--- START ---
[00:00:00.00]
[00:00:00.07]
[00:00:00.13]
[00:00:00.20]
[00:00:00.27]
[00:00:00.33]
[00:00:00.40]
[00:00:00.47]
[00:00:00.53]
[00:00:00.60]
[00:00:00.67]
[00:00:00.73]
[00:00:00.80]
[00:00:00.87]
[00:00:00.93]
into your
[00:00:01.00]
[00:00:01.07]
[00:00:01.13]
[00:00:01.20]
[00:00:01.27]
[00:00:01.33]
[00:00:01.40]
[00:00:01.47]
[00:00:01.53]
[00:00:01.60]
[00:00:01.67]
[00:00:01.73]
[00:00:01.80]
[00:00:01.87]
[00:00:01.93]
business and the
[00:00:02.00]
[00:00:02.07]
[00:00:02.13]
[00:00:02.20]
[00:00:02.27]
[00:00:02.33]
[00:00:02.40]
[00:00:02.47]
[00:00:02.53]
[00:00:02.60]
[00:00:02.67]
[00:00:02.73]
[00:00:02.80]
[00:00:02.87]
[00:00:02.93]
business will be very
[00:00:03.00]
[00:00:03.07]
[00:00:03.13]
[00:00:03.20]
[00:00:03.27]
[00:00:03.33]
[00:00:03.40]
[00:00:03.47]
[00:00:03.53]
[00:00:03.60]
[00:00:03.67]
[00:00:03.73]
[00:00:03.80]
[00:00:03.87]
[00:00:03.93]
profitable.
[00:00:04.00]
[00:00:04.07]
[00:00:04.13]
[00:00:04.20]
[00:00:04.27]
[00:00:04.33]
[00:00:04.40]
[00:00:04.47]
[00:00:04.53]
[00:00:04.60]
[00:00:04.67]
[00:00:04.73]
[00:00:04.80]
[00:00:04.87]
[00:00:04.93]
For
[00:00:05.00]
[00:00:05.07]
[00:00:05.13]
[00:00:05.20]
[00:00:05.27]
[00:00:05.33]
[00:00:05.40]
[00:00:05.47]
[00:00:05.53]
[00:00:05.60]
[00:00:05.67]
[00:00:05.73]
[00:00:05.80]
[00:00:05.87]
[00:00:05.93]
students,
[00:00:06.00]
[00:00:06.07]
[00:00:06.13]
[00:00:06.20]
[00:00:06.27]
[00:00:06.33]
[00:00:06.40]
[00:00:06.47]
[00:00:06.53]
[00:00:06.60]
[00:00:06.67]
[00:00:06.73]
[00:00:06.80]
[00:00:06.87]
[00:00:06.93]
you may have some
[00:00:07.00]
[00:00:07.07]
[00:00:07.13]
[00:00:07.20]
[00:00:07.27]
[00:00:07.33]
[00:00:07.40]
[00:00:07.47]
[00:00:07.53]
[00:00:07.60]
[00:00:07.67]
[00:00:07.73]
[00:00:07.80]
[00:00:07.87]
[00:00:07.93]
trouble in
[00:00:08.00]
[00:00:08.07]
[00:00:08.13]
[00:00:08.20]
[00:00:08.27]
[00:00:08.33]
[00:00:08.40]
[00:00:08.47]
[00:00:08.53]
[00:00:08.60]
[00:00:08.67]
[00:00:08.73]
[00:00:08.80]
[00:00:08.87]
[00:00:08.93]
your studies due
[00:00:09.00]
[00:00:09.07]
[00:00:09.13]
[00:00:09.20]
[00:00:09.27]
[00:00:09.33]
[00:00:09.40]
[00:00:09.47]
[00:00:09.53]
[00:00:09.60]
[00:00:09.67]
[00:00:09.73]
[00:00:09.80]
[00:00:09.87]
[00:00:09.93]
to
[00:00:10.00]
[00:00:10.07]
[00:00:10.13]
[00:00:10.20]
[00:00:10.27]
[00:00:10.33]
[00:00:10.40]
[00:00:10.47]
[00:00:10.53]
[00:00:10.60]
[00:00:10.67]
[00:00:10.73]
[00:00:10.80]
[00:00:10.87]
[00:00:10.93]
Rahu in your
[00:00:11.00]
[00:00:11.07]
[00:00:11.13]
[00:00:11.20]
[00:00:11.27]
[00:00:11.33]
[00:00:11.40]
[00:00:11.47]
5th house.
--- END ---
**What the task requires:** Please output the complete listing without any alteration.

**Written solution:**
[00:00:00.00]
[00:00:00.07]
[00:00:00.13]
[00:00:00.20]
[00:00:00.27]
[00:00:00.33]
[00:00:00.40]
[00:00:00.47]
[00:00:00.53]
[00:00:00.60]
[00:00:00.67]
[00:00:00.73]
[00:00:00.80]
[00:00:00.87]
[00:00:00.93]
into your
[00:00:01.00]
[00:00:01.07]
[00:00:01.13]
[00:00:01.20]
[00:00:01.27]
[00:00:01.33]
[00:00:01.40]
[00:00:01.47]
[00:00:01.53]
[00:00:01.60]
[00:00:01.67]
[00:00:01.73]
[00:00:01.80]
[00:00:01.87]
[00:00:01.93]
business and the
[00:00:02.00]
[00:00:02.07]
[00:00:02.13]
[00:00:02.20]
[00:00:02.27]
[00:00:02.33]
[00:00:02.40]
[00:00:02.47]
[00:00:02.53]
[00:00:02.60]
[00:00:02.67]
[00:00:02.73]
[00:00:02.80]
[00:00:02.87]
[00:00:02.93]
business will be very
[00:00:03.00]
[00:00:03.07]
[00:00:03.13]
[00:00:03.20]
[00:00:03.27]
[00:00:03.33]
[00:00:03.40]
[00:00:03.47]
[00:00:03.53]
[00:00:03.60]
[00:00:03.67]
[00:00:03.73]
[00:00:03.80]
[00:00:03.87]
[00:00:03.93]
profitable.
[00:00:04.00]
[00:00:04.07]
[00:00:04.13]
[00:00:04.20]
[00:00:04.27]
[00:00:04.33]
[00:00:04.40]
[00:00:04.47]
[00:00:04.53]
[00:00:04.60]
[00:00:04.67]
[00:00:04.73]
[00:00:04.80]
[00:00:04.87]
[00:00:04.93]
For
[00:00:05.00]
[00:00:05.07]
[00:00:05.13]
[00:00:05.20]
[00:00:05.27]
[00:00:05.33]
[00:00:05.40]
[00:00:05.47]
[00:00:05.53]
[00:00:05.60]
[00:00:05.67]
[00:00:05.73]
[00:00:05.80]
[00:00:05.87]
[00:00:05.93]
students,
[00:00:06.00]
[00:00:06.07]
[00:00:06.13]
[00:00:06.20]
[00:00:06.27]
[00:00:06.33]
[00:00:06.40]
[00:00:06.47]
[00:00:06.53]
[00:00:06.60]
[00:00:06.67]
[00:00:06.73]
[00:00:06.80]
[00:00:06.87]
[00:00:06.93]
you may have some
[00:00:07.00]
[00:00:07.07]
[00:00:07.13]
[00:00:07.20]
[00:00:07.27]
[00:00:07.33]
[00:00:07.40]
[00:00:07.47]
[00:00:07.53]
[00:00:07.60]
[00:00:07.67]
[00:00:07.73]
[00:00:07.80]
[00:00:07.87]
[00:00:07.93]
trouble in
[00:00:08.00]
[00:00:08.07]
[00:00:08.13]
[00:00:08.20]
[00:00:08.27]
[00:00:08.33]
[00:00:08.40]
[00:00:08.47]
[00:00:08.53]
[00:00:08.60]
[00:00:08.67]
[00:00:08.73]
[00:00:08.80]
[00:00:08.87]
[00:00:08.93]
your studies due
[00:00:09.00]
[00:00:09.07]
[00:00:09.13]
[00:00:09.20]
[00:00:09.27]
[00:00:09.33]
[00:00:09.40]
[00:00:09.47]
[00:00:09.53]
[00:00:09.60]
[00:00:09.67]
[00:00:09.73]
[00:00:09.80]
[00:00:09.87]
[00:00:09.93]
to
[00:00:10.00]
[00:00:10.07]
[00:00:10.13]
[00:00:10.20]
[00:00:10.27]
[00:00:10.33]
[00:00:10.40]
[00:00:10.47]
[00:00:10.53]
[00:00:10.60]
[00:00:10.67]
[00:00:10.73]
[00:00:10.80]
[00:00:10.87]
[00:00:10.93]
Rahu in your
[00:00:11.00]
[00:00:11.07]
[00:00:11.13]
[00:00:11.20]
[00:00:11.27]
[00:00:11.33]
[00:00:11.40]
[00:00:11.47]
5th house.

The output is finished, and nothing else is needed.